Artificial Intelligence & Machine Learning , Next-Generation Technologies & Secure Development
LLMs Fail Middle School Word Problems, Say Apple Researchers
AI Mimics Reasoning Without Understanding, Struggles With Irrelevant DataCutting-edge large language models would fail eighth grade math, say artificial intelligence researchers at Apple - likely because AI is mimicking the process of reasoning rather than actually engaging in it.
See Also: Vá à luta com armas mais inteligentes: acelere seu SOC com IA
Company researchers tested a handful of large model's ability to handle that bane of word problem solvers everywhere: extraneous information meant to throw off the solution.

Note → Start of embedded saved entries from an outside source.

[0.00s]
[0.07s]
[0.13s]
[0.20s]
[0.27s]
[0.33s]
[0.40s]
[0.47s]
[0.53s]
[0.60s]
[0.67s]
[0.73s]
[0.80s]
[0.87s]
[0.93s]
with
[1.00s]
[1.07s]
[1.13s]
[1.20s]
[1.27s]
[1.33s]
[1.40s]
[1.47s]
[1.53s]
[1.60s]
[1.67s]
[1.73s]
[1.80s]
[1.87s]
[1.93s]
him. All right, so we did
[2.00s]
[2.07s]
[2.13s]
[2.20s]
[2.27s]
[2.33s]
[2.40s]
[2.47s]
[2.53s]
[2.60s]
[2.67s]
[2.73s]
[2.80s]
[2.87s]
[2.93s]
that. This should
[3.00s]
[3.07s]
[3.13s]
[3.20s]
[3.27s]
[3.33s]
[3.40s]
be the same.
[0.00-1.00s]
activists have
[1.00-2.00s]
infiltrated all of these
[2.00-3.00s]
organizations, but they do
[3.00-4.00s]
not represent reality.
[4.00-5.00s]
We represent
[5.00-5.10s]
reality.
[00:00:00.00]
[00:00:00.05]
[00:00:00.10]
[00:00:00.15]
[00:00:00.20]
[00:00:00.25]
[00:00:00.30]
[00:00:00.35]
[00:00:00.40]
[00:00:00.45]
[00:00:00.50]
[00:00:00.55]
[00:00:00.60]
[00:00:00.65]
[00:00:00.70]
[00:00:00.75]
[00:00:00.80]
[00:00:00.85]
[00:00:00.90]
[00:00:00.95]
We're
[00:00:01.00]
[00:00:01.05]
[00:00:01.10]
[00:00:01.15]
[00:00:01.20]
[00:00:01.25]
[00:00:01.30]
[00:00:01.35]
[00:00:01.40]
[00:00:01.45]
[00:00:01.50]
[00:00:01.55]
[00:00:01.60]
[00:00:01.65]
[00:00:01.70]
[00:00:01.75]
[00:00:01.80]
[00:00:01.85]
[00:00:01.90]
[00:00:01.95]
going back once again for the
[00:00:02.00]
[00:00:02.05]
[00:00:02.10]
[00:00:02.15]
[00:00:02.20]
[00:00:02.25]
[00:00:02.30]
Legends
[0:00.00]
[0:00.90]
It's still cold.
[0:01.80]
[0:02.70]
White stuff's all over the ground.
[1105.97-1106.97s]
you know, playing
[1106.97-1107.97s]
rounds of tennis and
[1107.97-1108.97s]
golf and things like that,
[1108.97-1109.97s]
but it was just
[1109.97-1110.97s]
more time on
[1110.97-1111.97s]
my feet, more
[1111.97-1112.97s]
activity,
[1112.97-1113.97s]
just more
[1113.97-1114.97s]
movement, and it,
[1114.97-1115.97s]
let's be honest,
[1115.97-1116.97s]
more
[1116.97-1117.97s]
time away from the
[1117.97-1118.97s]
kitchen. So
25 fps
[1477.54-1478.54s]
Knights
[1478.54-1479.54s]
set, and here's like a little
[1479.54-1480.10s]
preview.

OpenAI o1-mini and Llama3-8B fell for it exactly as a perplexed test-taker would, falling inexorably for the misdirection.
"Overall, we find that models tend to convert statements to operations without truly understanding their meaning," researchers wrote in a paper submitted earlier this month.
Among the tests designed to probe LLMs' ability to reason, researchers prompted LLMs with the following question: Oliver picks 44 kiwis on Friday. Then he picks 58 kiwis on Saturday. On Sunday, he picks double the number of kiwis he did on Friday. How many kiwis does Oliver have?
The answer is 190 - and the LLMs responded with the same answer, although they are usually abysmal at solving arithmetic problems.
But when the researchers introduced additional information irrelevant to the solution, the LLMs could not answer correctly. In the modified question, the researchers asked: Oliver picks 44 kiwis on Friday. Then he picks 58 kiwis on Saturday. On Sunday, he picks double the number of kiwis he did on Friday, but five of them were a bit smaller than average. How many kiwis does Oliver have?
The answer should still be 190. But the researchers found that the extra data point confused a majority of the six models they tested, without naming all the models that flunked out.
OpenAI's Strawberry, whose USP was its ability to think and reason, gave the following response: "On Sunday, 5 of these kiwis were smaller than average. We need to subtract them from the Sunday total: 88 (Sunday's kiwis) - 5 (smaller kiwis) = 83 kiwis."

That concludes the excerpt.